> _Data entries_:
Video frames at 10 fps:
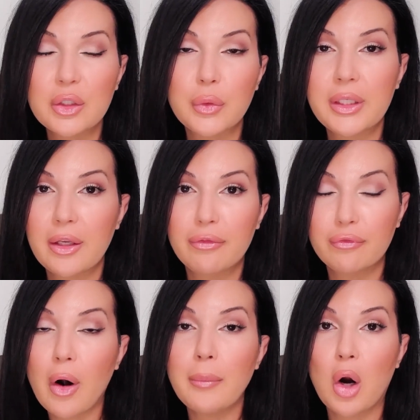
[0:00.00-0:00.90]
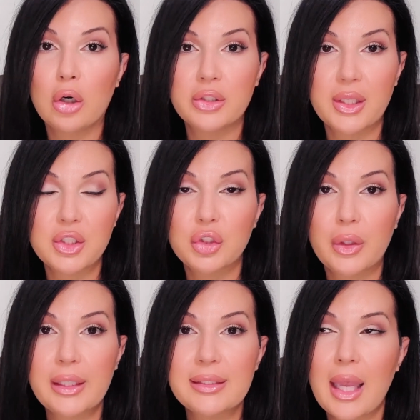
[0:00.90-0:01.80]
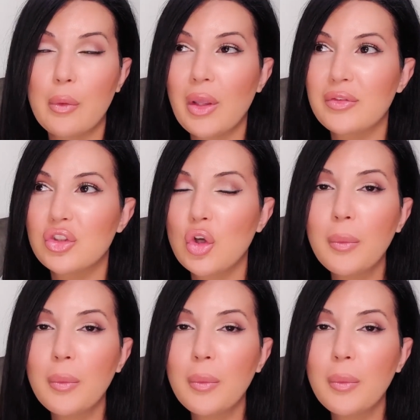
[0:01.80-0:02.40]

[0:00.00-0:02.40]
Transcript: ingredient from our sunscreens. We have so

> _Exercise_:
Exact copy, no pictures: please print the data above once more.

> _Solution for this problem_:
Video frames at 10 fps:
[0:00.00-0:00.90]
[0:00.90-0:01.80]
[0:01.80-0:02.40]

[0:00.00-0:02.40]
Transcript: ingredient from our sunscreens. We have so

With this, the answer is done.